# Derived indices for model predictors

Along with some base variables processed in `2_hourly_to_daily.ipynb` (https://are.nci.org.au/node/gadi-cpu-bdw-0054.gadi.nci.org.au/45142/lab/tree/g/data/w42/dr6273/work/demand_model/2_hourly_to_daily.ipynb), here we compute additional predictors that use those variables.

What climate metrics might affect energy demand?

Bloomfield et al (2019) https://rmets.onlinelibrary.wiley.com/doi/10.1002/met.1858 :
- Heating Degree Days (based on daily mean T) - Done
- Cooling Degree Days (based on daily mean T) - Done

van der Wiel et al (2019) https://www.sciencedirect.com/science/article/pii/S1364032119302862#sec3 :
- Daily mean temperature (two linear regimes combined) - Done.

Kang & Reiner (2022) https://www.sciencedirect.com/science/article/pii/S014098832200189X :
- This study is from Ireland
- Number of sun hours - radiation as proxy, Done
- Wind speed - Done
- humidity - Done
- Rainfall - Done

Me spitballing:
- Maximum daily T - Done
- Minimum daily T - Done
- Humidity (daily average and/or overnight?) - daily avg only Done
- Heatwaves (e.g. EHF or even just 3-day T?)

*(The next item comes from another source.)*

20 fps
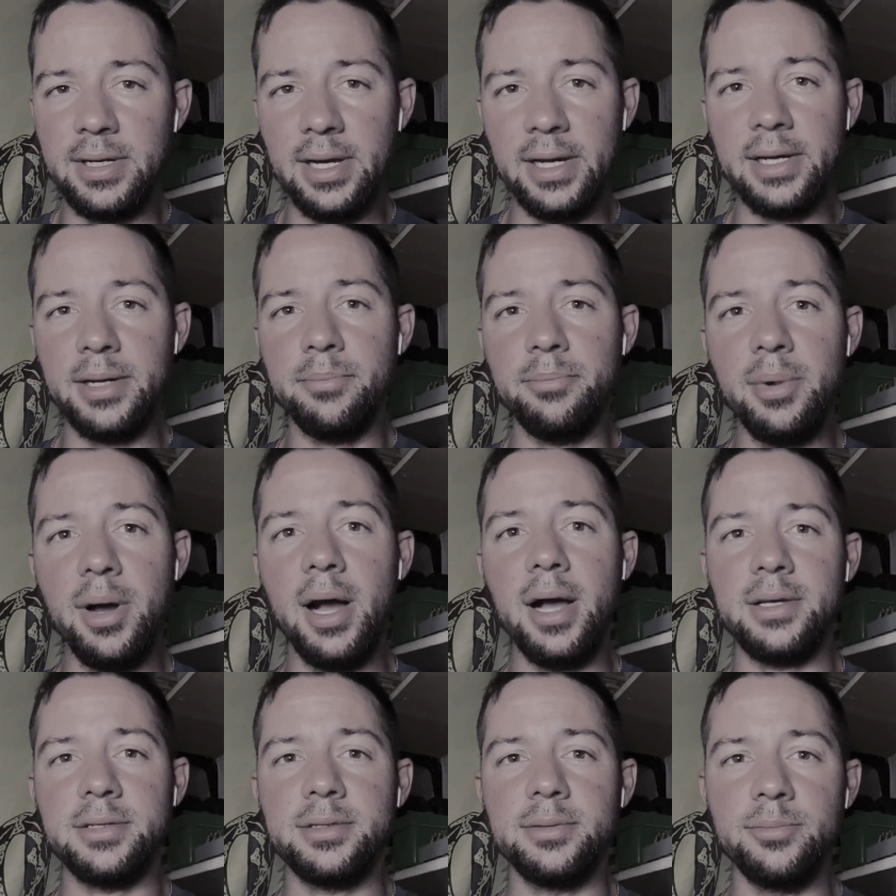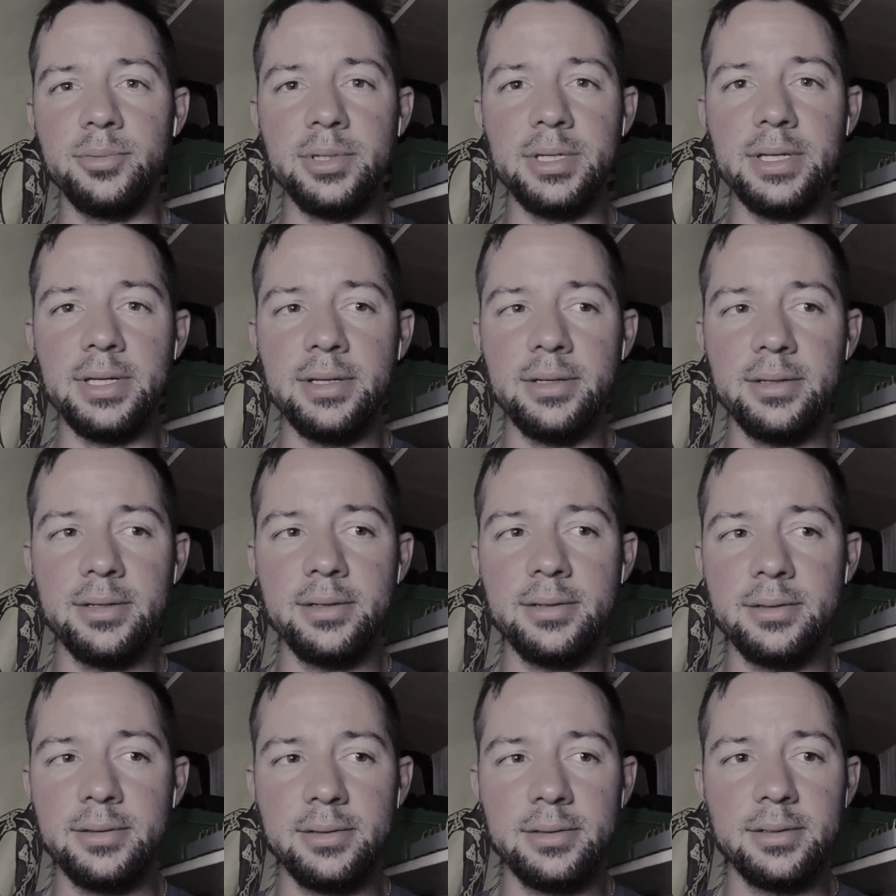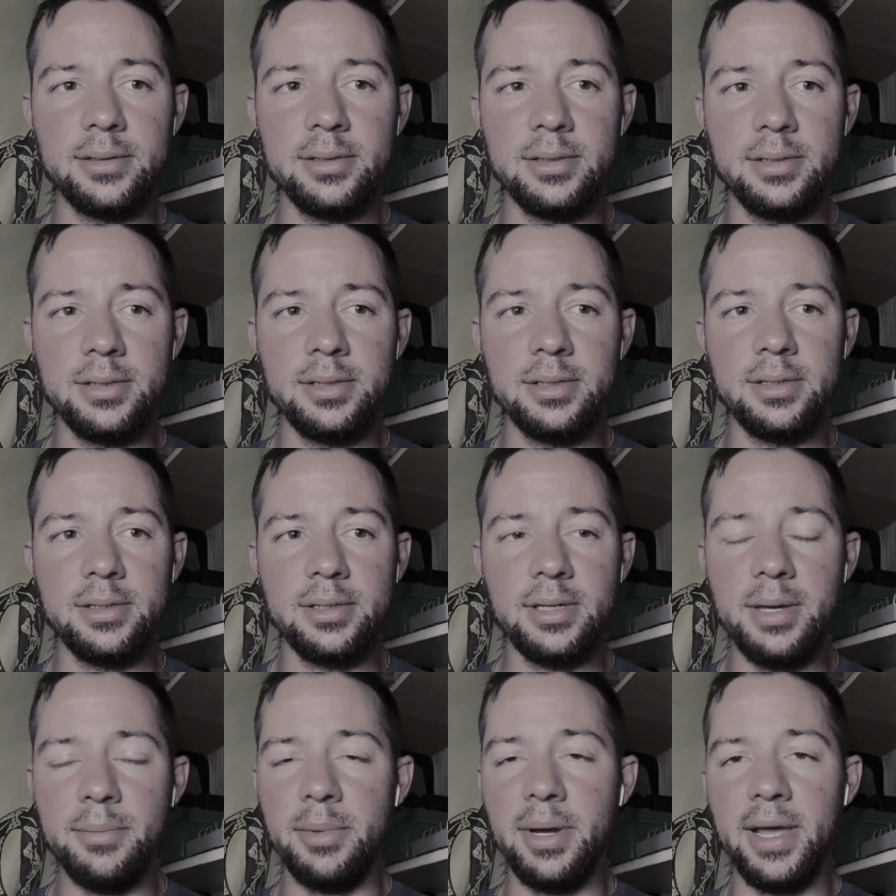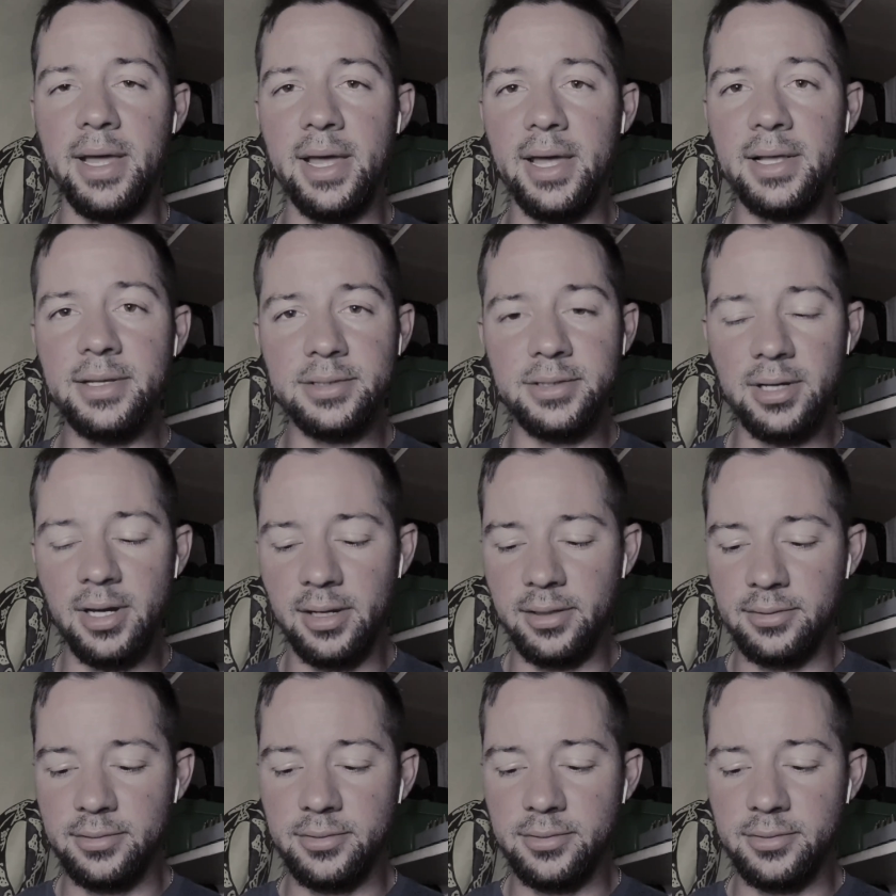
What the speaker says: I could possibly get my hands on.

Also useful read: https://www.energycouncil.com.au/media/mejc2mfz/extreme-weather-and-electricity-supply.pdf
- Heatwaves in multiple states (might not affect demand though, just ability to supply)
- Demand peaks in 3rd and 4th day of a heatwave (so 4-day T?)
- Cloud cover (affects demand on grid by reducing rooftop solar's ability to smooth the peaks) - radiation as proxy, Done

Could also consider:
- weighting the selected metrics by population (we eventually want state and national figures)
- Detrending everything, including demand.

In [1]:
from dask.distributed import Client,LocalCluster
from dask_jobqueue import PBSCluster

import bottleneck

In [2]:
# client.close()
# cluster.close()

In [16]:
# One node on Gadi has 48 cores - try and use up a full node before going to multiple nodes (jobs)

walltime = "00:30:00"
cores = 48
memory = str(4 * cores) + "GB"

cluster = PBSCluster(walltime=str(walltime), cores=cores, memory=str(memory), processes=cores,
                                          
                     job_extra_directives=["-q normal",
                                           "-P w42",
                                           "-l ncpus="+str(cores),
                                           "-l mem="+str(memory),
                                           "-l storage=gdata/w42+gdata/rt52"],
                     local_directory="$TMPDIR",
                     job_directives_skip=["select"])

In [17]:
cluster.scale(jobs=1)
client = Client(cluster)

In [18]:
client

0,1
Connection method: Cluster object,Cluster type: dask_jobqueue.PBSCluster
Dashboard: /proxy/8787/status,

0,1
Dashboard: /proxy/8787/status,Workers: 0
Total threads: 0,Total memory: 0 B

0,1
Comm: tcp://10.6.121.15:39693,Workers: 0
Dashboard: /proxy/8787/status,Total threads: 0
Started: Just now,Total memory: 0 B


In [3]:
import xarray as xr
import numpy as np

In [4]:
era_path = "/g/data/w42/dr6273/work/data/era5/"

In [5]:
years = range(1959, 2023)

# Cooling degree day

Difference between daily average temperature and a comfort-level temperature of 24 degrees C, if the daily average temperature is above 24C.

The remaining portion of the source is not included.